Collected data entries

################

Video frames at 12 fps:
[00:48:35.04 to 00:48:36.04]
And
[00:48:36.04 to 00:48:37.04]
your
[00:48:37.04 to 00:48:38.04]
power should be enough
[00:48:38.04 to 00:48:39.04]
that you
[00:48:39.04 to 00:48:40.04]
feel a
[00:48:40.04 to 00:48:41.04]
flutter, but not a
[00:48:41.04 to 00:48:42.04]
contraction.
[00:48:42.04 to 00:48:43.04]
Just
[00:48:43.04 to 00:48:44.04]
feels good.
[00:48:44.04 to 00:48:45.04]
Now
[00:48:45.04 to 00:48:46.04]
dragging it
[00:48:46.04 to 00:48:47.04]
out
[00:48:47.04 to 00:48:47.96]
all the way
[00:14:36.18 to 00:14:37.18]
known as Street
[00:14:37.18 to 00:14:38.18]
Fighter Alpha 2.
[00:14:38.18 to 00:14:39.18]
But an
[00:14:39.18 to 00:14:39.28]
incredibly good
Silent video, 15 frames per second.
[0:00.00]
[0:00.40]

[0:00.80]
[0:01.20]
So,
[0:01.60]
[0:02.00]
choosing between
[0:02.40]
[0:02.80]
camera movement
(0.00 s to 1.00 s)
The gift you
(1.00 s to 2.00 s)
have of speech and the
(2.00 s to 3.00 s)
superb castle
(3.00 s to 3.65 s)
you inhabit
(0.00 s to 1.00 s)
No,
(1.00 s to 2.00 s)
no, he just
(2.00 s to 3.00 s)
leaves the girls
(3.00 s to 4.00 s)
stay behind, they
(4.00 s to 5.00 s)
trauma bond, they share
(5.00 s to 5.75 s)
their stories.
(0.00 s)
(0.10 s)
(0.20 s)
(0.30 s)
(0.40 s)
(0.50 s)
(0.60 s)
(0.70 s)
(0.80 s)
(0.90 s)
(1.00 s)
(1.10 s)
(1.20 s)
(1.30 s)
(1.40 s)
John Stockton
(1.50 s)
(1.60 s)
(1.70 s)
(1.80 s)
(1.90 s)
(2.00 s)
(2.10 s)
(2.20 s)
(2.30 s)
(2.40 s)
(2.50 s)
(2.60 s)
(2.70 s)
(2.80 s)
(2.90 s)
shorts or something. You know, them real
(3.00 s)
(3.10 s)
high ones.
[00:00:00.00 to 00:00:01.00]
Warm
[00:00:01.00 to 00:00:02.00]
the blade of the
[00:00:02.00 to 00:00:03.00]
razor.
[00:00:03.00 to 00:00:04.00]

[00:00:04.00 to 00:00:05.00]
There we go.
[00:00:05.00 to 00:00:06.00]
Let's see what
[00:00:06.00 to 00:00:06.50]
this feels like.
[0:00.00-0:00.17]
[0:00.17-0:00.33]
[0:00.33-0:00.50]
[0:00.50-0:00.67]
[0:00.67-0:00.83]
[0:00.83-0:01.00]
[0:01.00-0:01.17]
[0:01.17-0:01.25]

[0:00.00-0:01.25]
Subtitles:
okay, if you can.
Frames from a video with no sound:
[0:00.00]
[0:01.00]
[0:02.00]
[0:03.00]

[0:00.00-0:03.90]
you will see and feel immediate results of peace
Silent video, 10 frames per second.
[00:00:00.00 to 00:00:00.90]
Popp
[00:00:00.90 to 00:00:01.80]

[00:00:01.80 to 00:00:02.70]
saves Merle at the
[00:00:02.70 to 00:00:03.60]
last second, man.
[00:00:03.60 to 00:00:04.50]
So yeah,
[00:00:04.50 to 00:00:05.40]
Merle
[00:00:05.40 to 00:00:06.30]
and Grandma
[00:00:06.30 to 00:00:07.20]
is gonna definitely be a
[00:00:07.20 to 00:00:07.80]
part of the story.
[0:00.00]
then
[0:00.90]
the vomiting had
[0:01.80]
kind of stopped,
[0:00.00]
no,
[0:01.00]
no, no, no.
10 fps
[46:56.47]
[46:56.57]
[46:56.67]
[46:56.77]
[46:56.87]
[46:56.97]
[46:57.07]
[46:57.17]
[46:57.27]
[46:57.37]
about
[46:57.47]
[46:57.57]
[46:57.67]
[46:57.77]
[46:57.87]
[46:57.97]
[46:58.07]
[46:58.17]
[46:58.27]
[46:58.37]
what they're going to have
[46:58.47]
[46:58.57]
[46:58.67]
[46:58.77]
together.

################

*Work request*: An exact copy of every record is needed; write it out in full.

*Reply*:
Video frames at 12 fps:
[00:48:35.04 to 00:48:36.04]
And
[00:48:36.04 to 00:48:37.04]
your
[00:48:37.04 to 00:48:38.04]
power should be enough
[00:48:38.04 to 00:48:39.04]
that you
[00:48:39.04 to 00:48:40.04]
feel a
[00:48:40.04 to 00:48:41.04]
flutter, but not a
[00:48:41.04 to 00:48:42.04]
contraction.
[00:48:42.04 to 00:48:43.04]
Just
[00:48:43.04 to 00:48:44.04]
feels good.
[00:48:44.04 to 00:48:45.04]
Now
[00:48:45.04 to 00:48:46.04]
dragging it
[00:48:46.04 to 00:48:47.04]
out
[00:48:47.04 to 00:48:47.96]
all the way
[00:14:36.18 to 00:14:37.18]
known as Street
[00:14:37.18 to 00:14:38.18]
Fighter Alpha 2.
[00:14:38.18 to 00:14:39.18]
But an
[00:14:39.18 to 00:14:39.28]
incredibly good
Silent video, 15 frames per second.
[0:00.00]
[0:00.40]

[0:00.80]
[0:01.20]
So,
[0:01.60]
[0:02.00]
choosing between
[0:02.40]
[0:02.80]
camera movement
(0.00 s to 1.00 s)
The gift you
(1.00 s to 2.00 s)
have of speech and the
(2.00 s to 3.00 s)
superb castle
(3.00 s to 3.65 s)
you inhabit
(0.00 s to 1.00 s)
No,
(1.00 s to 2.00 s)
no, he just
(2.00 s to 3.00 s)
leaves the girls
(3.00 s to 4.00 s)
stay behind, they
(4.00 s to 5.00 s)
trauma bond, they share
(5.00 s to 5.75 s)
their stories.
(0.00 s)
(0.10 s)
(0.20 s)
(0.30 s)
(0.40 s)
(0.50 s)
(0.60 s)
(0.70 s)
(0.80 s)
(0.90 s)
(1.00 s)
(1.10 s)
(1.20 s)
(1.30 s)
(1.40 s)
John Stockton
(1.50 s)
(1.60 s)
(1.70 s)
(1.80 s)
(1.90 s)
(2.00 s)
(2.10 s)
(2.20 s)
(2.30 s)
(2.40 s)
(2.50 s)
(2.60 s)
(2.70 s)
(2.80 s)
(2.90 s)
shorts or something. You know, them real
(3.00 s)
(3.10 s)
high ones.
[00:00:00.00 to 00:00:01.00]
Warm
[00:00:01.00 to 00:00:02.00]
the blade of the
[00:00:02.00 to 00:00:03.00]
razor.
[00:00:03.00 to 00:00:04.00]

[00:00:04.00 to 00:00:05.00]
There we go.
[00:00:05.00 to 00:00:06.00]
Let's see what
[00:00:06.00 to 00:00:06.50]
this feels like.
[0:00.00-0:00.17]
[0:00.17-0:00.33]
[0:00.33-0:00.50]
[0:00.50-0:00.67]
[0:00.67-0:00.83]
[0:00.83-0:01.00]
[0:01.00-0:01.17]
[0:01.17-0:01.25]

[0:00.00-0:01.25]
Subtitles:
okay, if you can.
Frames from a video with no sound:
[0:00.00]
[0:01.00]
[0:02.00]
[0:03.00]

[0:00.00-0:03.90]
you will see and feel immediate results of peace
Silent video, 10 frames per second.
[00:00:00.00 to 00:00:00.90]
Popp
[00:00:00.90 to 00:00:01.80]

[00:00:01.80 to 00:00:02.70]
saves Merle at the
[00:00:02.70 to 00:00:03.60]
last second, man.
[00:00:03.60 to 00:00:04.50]
So yeah,
[00:00:04.50 to 00:00:05.40]
Merle
[00:00:05.40 to 00:00:06.30]
and Grandma
[00:00:06.30 to 00:00:07.20]
is gonna definitely be a
[00:00:07.20 to 00:00:07.80]
part of the story.
[0:00.00]
then
[0:00.90]
the vomiting had
[0:01.80]
kind of stopped,
[0:00.00]
no,
[0:01.00]
no, no, no.
10 fps
[46:56.47]
[46:56.57]
[46:56.67]
[46:56.77]
[46:56.87]
[46:56.97]
[46:57.07]
[46:57.17]
[46:57.27]
[46:57.37]
about
[46:57.47]
[46:57.57]
[46:57.67]
[46:57.77]
[46:57.87]
[46:57.97]
[46:58.07]
[46:58.17]
[46:58.27]
[46:58.37]
what they're going to have
[46:58.47]
[46:58.57]
[46:58.67]
[46:58.77]
together.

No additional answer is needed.